→ MATERIAL FOR THIS TASK:

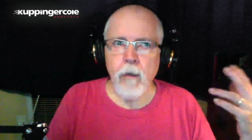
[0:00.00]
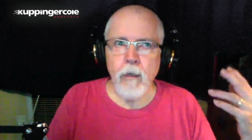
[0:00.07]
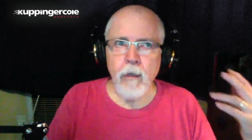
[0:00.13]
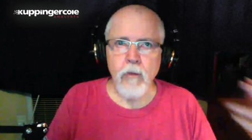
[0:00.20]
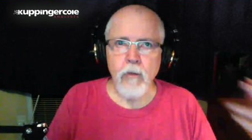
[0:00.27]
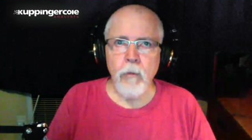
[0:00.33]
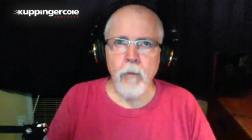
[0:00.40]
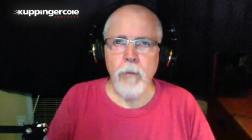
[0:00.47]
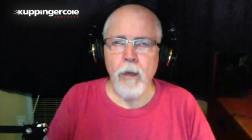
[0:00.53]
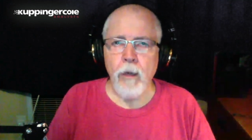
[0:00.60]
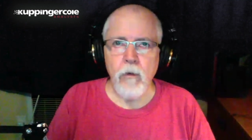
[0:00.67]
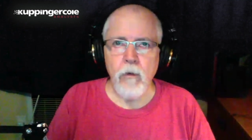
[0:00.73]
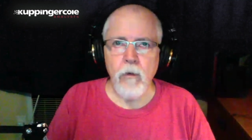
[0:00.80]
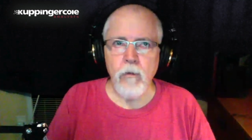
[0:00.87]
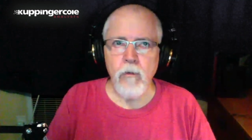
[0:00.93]
its
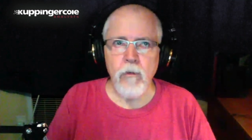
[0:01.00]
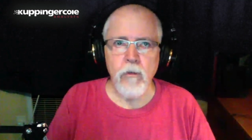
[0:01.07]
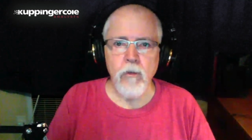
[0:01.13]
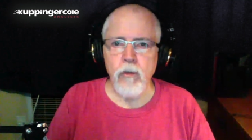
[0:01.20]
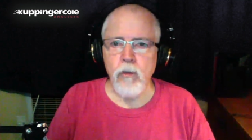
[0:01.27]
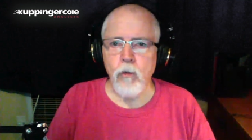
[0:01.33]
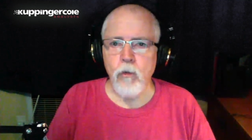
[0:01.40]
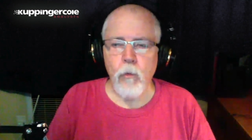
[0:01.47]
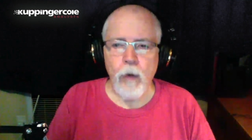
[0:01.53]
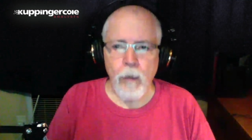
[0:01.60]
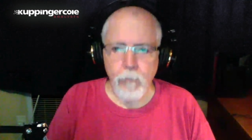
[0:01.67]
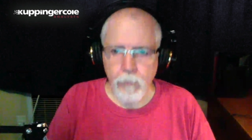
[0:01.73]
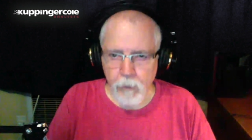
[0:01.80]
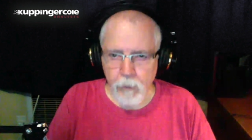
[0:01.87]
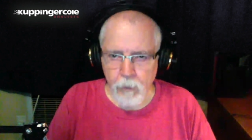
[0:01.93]
competitors to scrape,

→ ABOUT THIS EXERCISE:
Only the text of the entries above, transcribed exactly, should be given; leave out pictures.

→ SOLUTION TO THIS TASK:
[0:00.00]
[0:00.07]
[0:00.13]
[0:00.20]
[0:00.27]
[0:00.33]
[0:00.40]
[0:00.47]
[0:00.53]
[0:00.60]
[0:00.67]
[0:00.73]
[0:00.80]
[0:00.87]
[0:00.93]
its
[0:01.00]
[0:01.07]
[0:01.13]
[0:01.20]
[0:01.27]
[0:01.33]
[0:01.40]
[0:01.47]
[0:01.53]
[0:01.60]
[0:01.67]
[0:01.73]
[0:01.80]
[0:01.87]
[0:01.93]
competitors to scrape,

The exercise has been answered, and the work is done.